Work item:
Nothing should differ between your answer and the records below.

☆ ☆ ☆

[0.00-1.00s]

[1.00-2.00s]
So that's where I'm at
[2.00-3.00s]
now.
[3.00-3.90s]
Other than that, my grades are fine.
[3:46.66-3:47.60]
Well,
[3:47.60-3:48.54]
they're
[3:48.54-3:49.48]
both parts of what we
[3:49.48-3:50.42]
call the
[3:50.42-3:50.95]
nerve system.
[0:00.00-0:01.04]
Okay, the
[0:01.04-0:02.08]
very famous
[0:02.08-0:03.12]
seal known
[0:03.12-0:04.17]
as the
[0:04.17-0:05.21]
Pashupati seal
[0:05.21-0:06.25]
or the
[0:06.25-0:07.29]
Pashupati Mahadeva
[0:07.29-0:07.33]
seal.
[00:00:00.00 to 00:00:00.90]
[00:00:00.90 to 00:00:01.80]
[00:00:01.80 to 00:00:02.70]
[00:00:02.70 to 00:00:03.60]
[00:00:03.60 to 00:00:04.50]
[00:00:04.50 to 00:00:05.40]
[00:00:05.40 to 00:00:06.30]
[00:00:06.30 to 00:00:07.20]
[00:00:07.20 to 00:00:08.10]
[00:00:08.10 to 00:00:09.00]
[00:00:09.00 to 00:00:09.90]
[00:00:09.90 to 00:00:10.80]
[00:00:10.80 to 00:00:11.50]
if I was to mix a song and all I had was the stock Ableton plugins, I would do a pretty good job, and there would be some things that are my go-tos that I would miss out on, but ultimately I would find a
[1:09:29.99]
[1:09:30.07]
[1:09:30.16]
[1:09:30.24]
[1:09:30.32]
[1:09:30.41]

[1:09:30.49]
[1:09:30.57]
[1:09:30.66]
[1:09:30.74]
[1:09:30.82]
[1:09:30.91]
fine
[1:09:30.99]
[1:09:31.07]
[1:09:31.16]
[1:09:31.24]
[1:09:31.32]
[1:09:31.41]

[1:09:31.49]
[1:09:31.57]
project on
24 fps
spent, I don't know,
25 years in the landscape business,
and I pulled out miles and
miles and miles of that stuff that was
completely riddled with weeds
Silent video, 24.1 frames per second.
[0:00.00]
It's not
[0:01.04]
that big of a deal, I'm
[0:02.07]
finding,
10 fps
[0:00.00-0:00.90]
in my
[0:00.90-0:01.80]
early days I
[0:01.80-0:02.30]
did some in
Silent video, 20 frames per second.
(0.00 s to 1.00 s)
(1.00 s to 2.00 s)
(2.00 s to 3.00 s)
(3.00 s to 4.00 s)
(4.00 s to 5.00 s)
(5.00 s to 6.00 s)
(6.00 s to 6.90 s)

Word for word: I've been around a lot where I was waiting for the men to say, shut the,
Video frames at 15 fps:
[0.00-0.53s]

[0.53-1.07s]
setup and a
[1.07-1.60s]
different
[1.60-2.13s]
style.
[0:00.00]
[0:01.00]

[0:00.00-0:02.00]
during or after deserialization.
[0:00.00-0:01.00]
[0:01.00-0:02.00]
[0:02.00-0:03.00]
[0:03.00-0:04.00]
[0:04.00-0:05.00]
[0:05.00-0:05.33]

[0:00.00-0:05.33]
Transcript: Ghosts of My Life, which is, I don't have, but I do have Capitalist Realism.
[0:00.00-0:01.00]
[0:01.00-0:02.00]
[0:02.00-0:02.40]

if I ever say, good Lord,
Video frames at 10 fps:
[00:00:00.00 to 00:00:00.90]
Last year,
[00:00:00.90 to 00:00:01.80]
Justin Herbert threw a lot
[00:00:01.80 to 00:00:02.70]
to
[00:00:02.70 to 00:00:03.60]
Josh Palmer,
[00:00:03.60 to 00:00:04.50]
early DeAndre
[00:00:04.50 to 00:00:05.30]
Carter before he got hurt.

☆ ☆ ☆

Task output:
[0.00-1.00s]

[1.00-2.00s]
So that's where I'm at
[2.00-3.00s]
now.
[3.00-3.90s]
Other than that, my grades are fine.
[3:46.66-3:47.60]
Well,
[3:47.60-3:48.54]
they're
[3:48.54-3:49.48]
both parts of what we
[3:49.48-3:50.42]
call the
[3:50.42-3:50.95]
nerve system.
[0:00.00-0:01.04]
Okay, the
[0:01.04-0:02.08]
very famous
[0:02.08-0:03.12]
seal known
[0:03.12-0:04.17]
as the
[0:04.17-0:05.21]
Pashupati seal
[0:05.21-0:06.25]
or the
[0:06.25-0:07.29]
Pashupati Mahadeva
[0:07.29-0:07.33]
seal.
[00:00:00.00 to 00:00:00.90]
[00:00:00.90 to 00:00:01.80]
[00:00:01.80 to 00:00:02.70]
[00:00:02.70 to 00:00:03.60]
[00:00:03.60 to 00:00:04.50]
[00:00:04.50 to 00:00:05.40]
[00:00:05.40 to 00:00:06.30]
[00:00:06.30 to 00:00:07.20]
[00:00:07.20 to 00:00:08.10]
[00:00:08.10 to 00:00:09.00]
[00:00:09.00 to 00:00:09.90]
[00:00:09.90 to 00:00:10.80]
[00:00:10.80 to 00:00:11.50]
if I was to mix a song and all I had was the stock Ableton plugins, I would do a pretty good job, and there would be some things that are my go-tos that I would miss out on, but ultimately I would find a
[1:09:29.99]
[1:09:30.07]
[1:09:30.16]
[1:09:30.24]
[1:09:30.32]
[1:09:30.41]

[1:09:30.49]
[1:09:30.57]
[1:09:30.66]
[1:09:30.74]
[1:09:30.82]
[1:09:30.91]
fine
[1:09:30.99]
[1:09:31.07]
[1:09:31.16]
[1:09:31.24]
[1:09:31.32]
[1:09:31.41]

[1:09:31.49]
[1:09:31.57]
project on
24 fps
spent, I don't know,
25 years in the landscape business,
and I pulled out miles and
miles and miles of that stuff that was
completely riddled with weeds
Silent video, 24.1 frames per second.
[0:00.00]
It's not
[0:01.04]
that big of a deal, I'm
[0:02.07]
finding,
10 fps
[0:00.00-0:00.90]
in my
[0:00.90-0:01.80]
early days I
[0:01.80-0:02.30]
did some in
Silent video, 20 frames per second.
(0.00 s to 1.00 s)
(1.00 s to 2.00 s)
(2.00 s to 3.00 s)
(3.00 s to 4.00 s)
(4.00 s to 5.00 s)
(5.00 s to 6.00 s)
(6.00 s to 6.90 s)

Word for word: I've been around a lot where I was waiting for the men to say, shut the,
Video frames at 15 fps:
[0.00-0.53s]

[0.53-1.07s]
setup and a
[1.07-1.60s]
different
[1.60-2.13s]
style.
[0:00.00]
[0:01.00]

[0:00.00-0:02.00]
during or after deserialization.
[0:00.00-0:01.00]
[0:01.00-0:02.00]
[0:02.00-0:03.00]
[0:03.00-0:04.00]
[0:04.00-0:05.00]
[0:05.00-0:05.33]

[0:00.00-0:05.33]
Transcript: Ghosts of My Life, which is, I don't have, but I do have Capitalist Realism.
[0:00.00-0:01.00]
[0:01.00-0:02.00]
[0:02.00-0:02.40]

if I ever say, good Lord,
Video frames at 10 fps:
[00:00:00.00 to 00:00:00.90]
Last year,
[00:00:00.90 to 00:00:01.80]
Justin Herbert threw a lot
[00:00:01.80 to 00:00:02.70]
to
[00:00:02.70 to 00:00:03.60]
Josh Palmer,
[00:00:03.60 to 00:00:04.50]
early DeAndre
[00:00:04.50 to 00:00:05.30]
Carter before he got hurt.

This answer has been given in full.